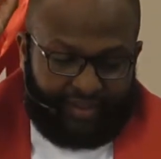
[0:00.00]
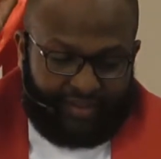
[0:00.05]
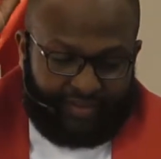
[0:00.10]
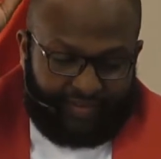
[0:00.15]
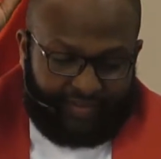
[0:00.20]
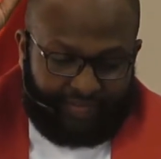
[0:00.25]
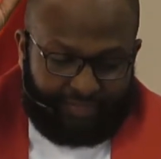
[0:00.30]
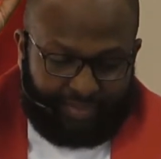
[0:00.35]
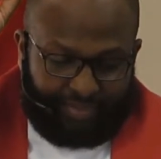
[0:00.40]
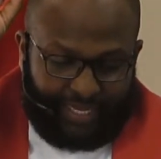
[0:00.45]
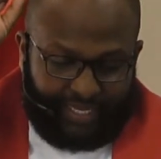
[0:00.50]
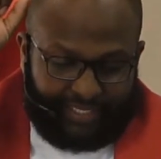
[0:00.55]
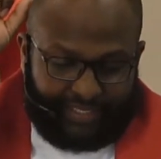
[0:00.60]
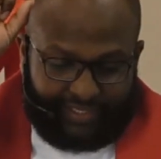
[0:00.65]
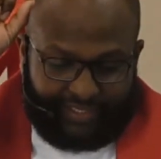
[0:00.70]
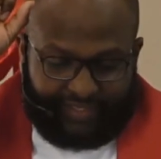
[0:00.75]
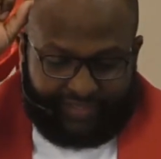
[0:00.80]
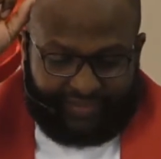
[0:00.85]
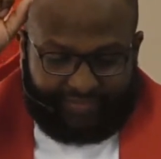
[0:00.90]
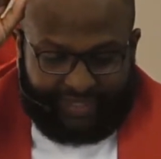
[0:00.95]

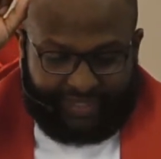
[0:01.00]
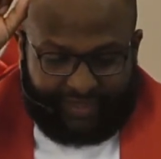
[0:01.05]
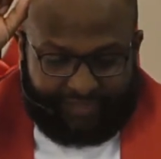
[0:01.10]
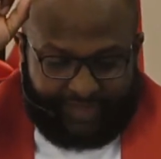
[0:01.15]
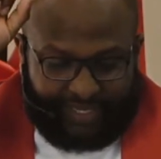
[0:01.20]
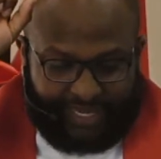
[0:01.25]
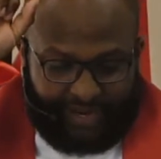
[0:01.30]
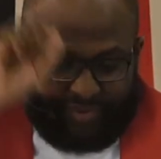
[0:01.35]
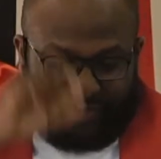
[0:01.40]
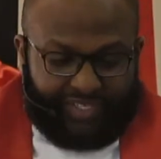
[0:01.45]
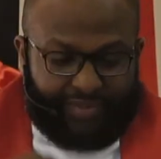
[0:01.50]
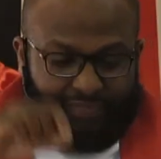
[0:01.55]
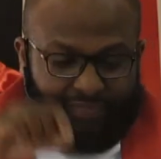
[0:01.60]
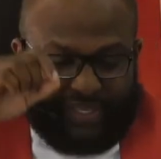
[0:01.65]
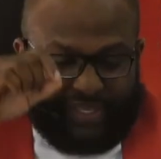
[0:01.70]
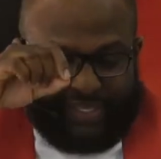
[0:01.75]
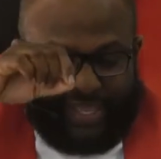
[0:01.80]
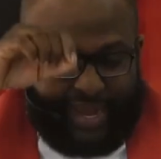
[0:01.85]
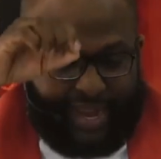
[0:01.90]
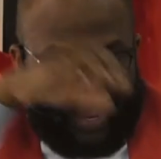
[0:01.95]
But, but, but here is
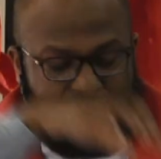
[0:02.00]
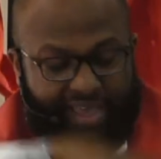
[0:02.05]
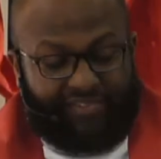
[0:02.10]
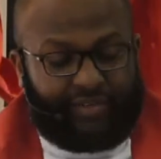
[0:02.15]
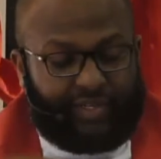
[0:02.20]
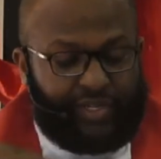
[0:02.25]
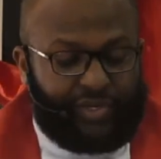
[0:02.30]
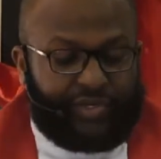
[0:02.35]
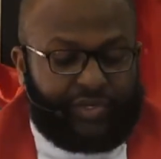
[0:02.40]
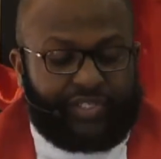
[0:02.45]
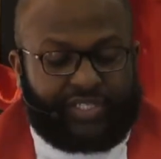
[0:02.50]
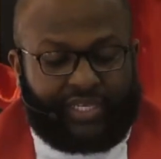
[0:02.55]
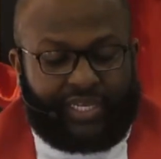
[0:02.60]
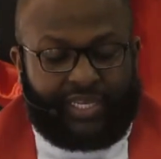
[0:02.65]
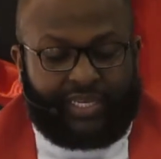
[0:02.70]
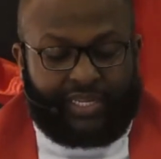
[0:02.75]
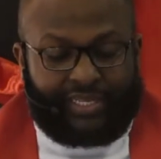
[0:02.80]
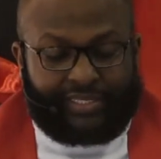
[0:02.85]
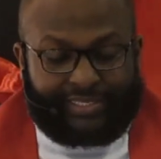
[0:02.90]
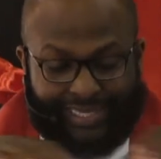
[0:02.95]
something that I have learned
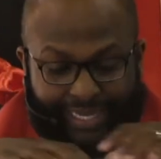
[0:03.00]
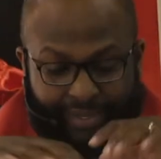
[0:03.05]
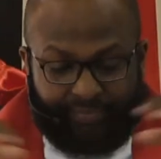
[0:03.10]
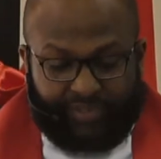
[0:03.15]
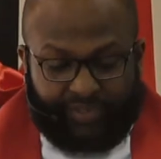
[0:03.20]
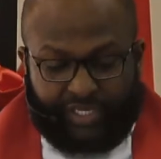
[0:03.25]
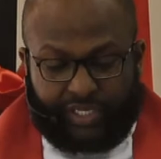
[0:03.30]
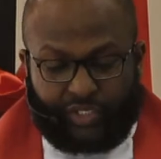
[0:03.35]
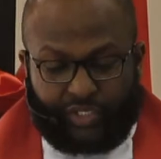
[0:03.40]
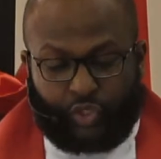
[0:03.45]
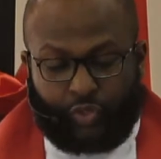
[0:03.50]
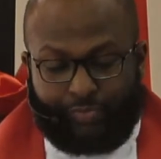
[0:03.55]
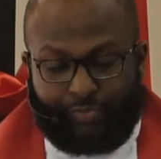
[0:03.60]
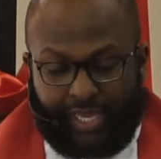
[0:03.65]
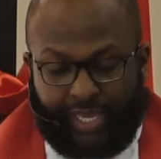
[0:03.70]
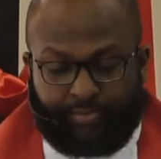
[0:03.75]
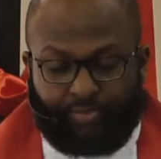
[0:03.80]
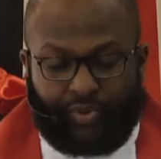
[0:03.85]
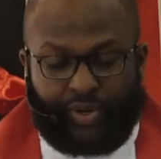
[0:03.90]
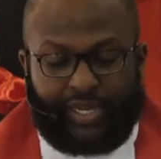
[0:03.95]
in attempting to
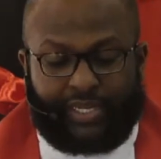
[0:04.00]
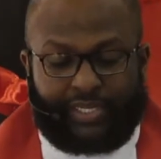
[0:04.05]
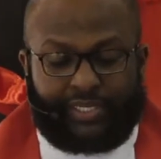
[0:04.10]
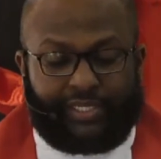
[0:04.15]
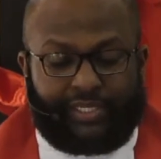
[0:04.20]
make bread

- Brief: Set the records down again exactly as given, and leave the pictures out.

- Answer box:
[0:00.00]
[0:00.05]
[0:00.10]
[0:00.15]
[0:00.20]
[0:00.25]
[0:00.30]
[0:00.35]
[0:00.40]
[0:00.45]
[0:00.50]
[0:00.55]
[0:00.60]
[0:00.65]
[0:00.70]
[0:00.75]
[0:00.80]
[0:00.85]
[0:00.90]
[0:00.95]

[0:01.00]
[0:01.05]
[0:01.10]
[0:01.15]
[0:01.20]
[0:01.25]
[0:01.30]
[0:01.35]
[0:01.40]
[0:01.45]
[0:01.50]
[0:01.55]
[0:01.60]
[0:01.65]
[0:01.70]
[0:01.75]
[0:01.80]
[0:01.85]
[0:01.90]
[0:01.95]
But, but, but here is
[0:02.00]
[0:02.05]
[0:02.10]
[0:02.15]
[0:02.20]
[0:02.25]
[0:02.30]
[0:02.35]
[0:02.40]
[0:02.45]
[0:02.50]
[0:02.55]
[0:02.60]
[0:02.65]
[0:02.70]
[0:02.75]
[0:02.80]
[0:02.85]
[0:02.90]
[0:02.95]
something that I have learned
[0:03.00]
[0:03.05]
[0:03.10]
[0:03.15]
[0:03.20]
[0:03.25]
[0:03.30]
[0:03.35]
[0:03.40]
[0:03.45]
[0:03.50]
[0:03.55]
[0:03.60]
[0:03.65]
[0:03.70]
[0:03.75]
[0:03.80]
[0:03.85]
[0:03.90]
[0:03.95]
in attempting to
[0:04.00]
[0:04.05]
[0:04.10]
[0:04.15]
[0:04.20]
make bread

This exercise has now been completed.